#### ASSIGNMENT:
Transcribe exactly, please, the line bearing "[14:06.60-14:07.60]" and all later lines through the end of the records, with the pictures left out.

───── INPUT

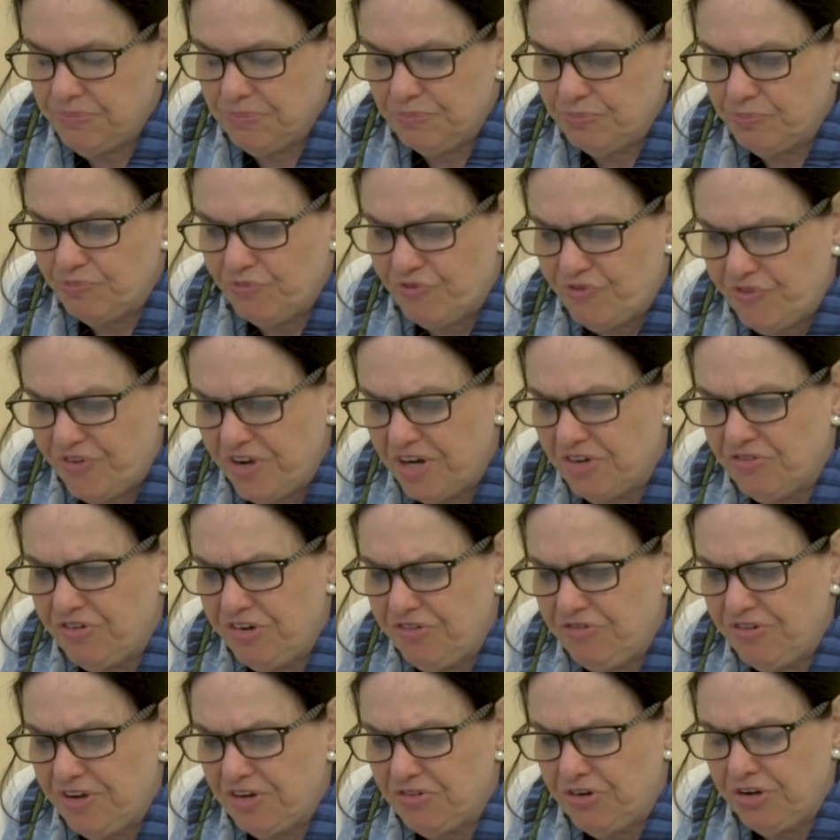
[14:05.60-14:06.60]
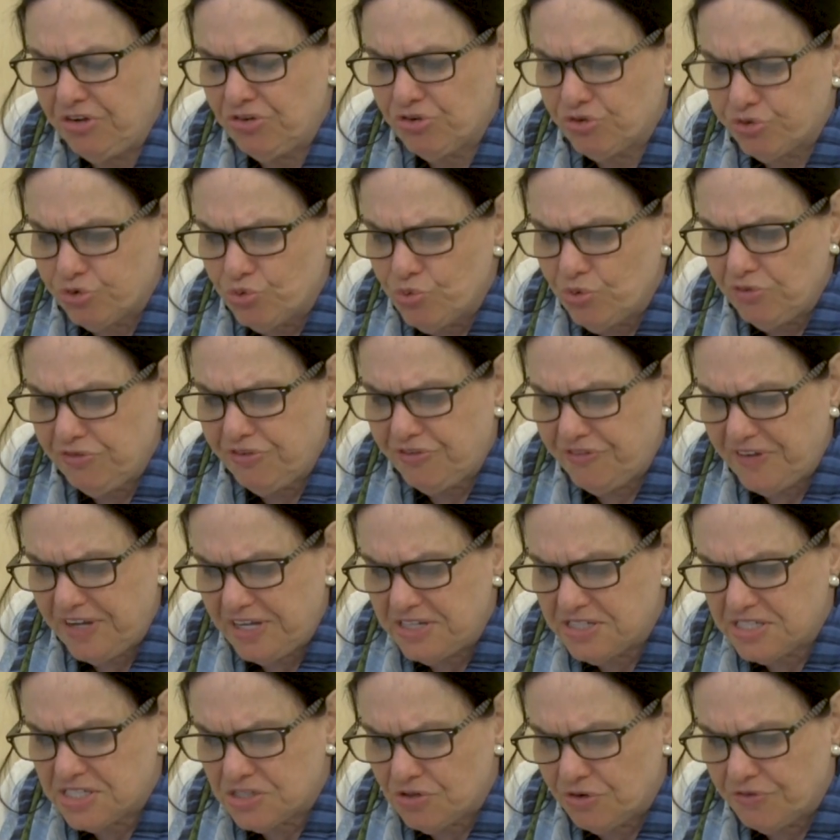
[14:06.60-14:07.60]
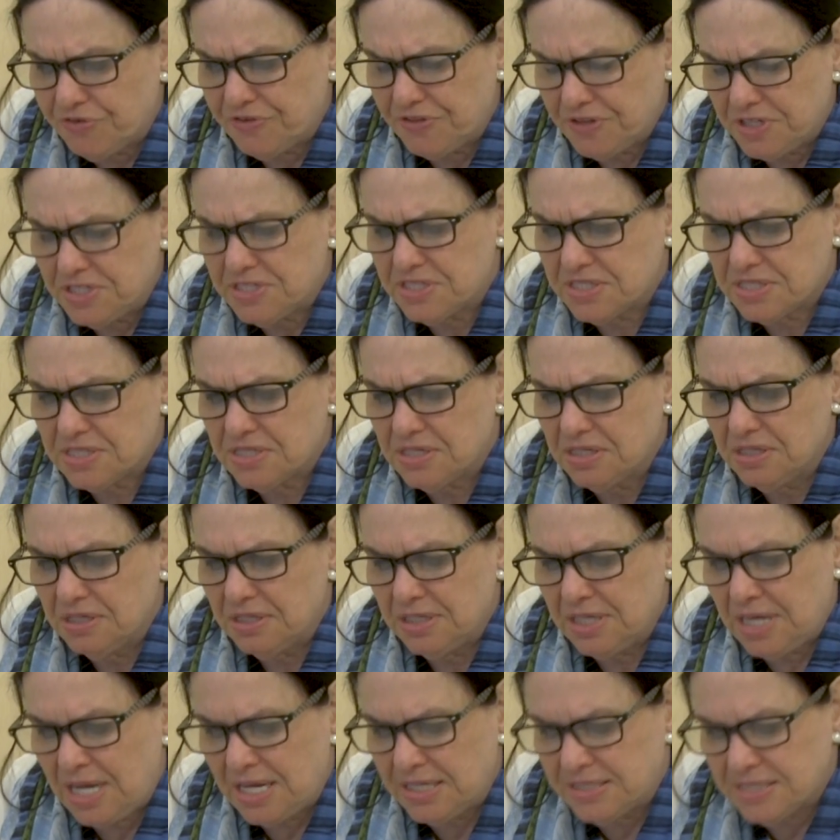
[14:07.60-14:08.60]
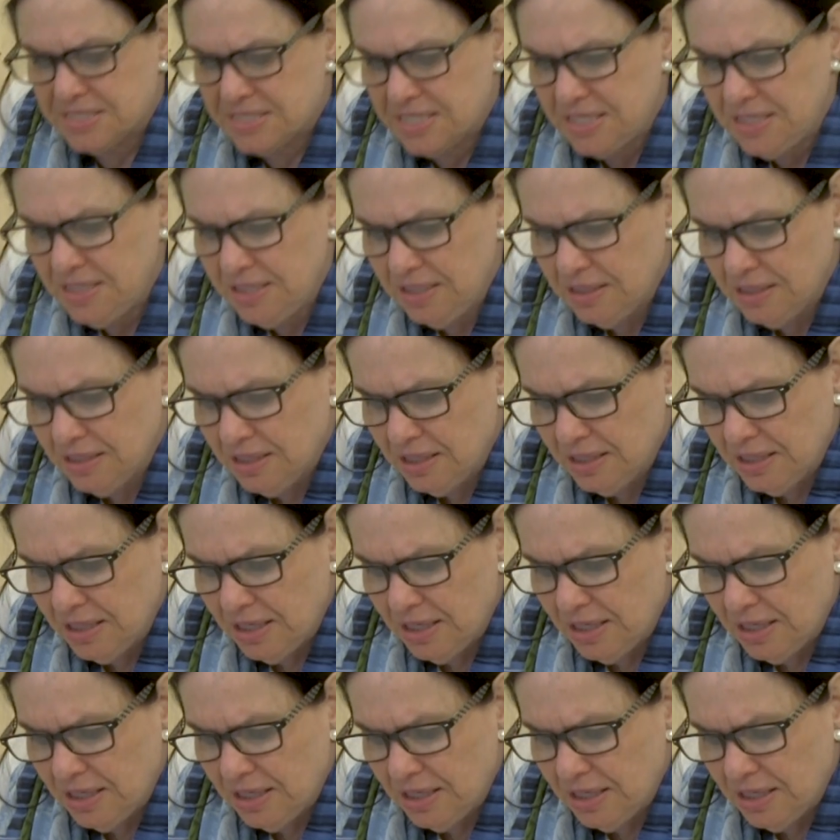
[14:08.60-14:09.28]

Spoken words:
very, very cruel face of this Nazi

──────────

#### FINISHED EXERCISE:
[14:06.60-14:07.60]
[14:07.60-14:08.60]
[14:08.60-14:09.28]

Spoken words:
very, very cruel face of this Nazi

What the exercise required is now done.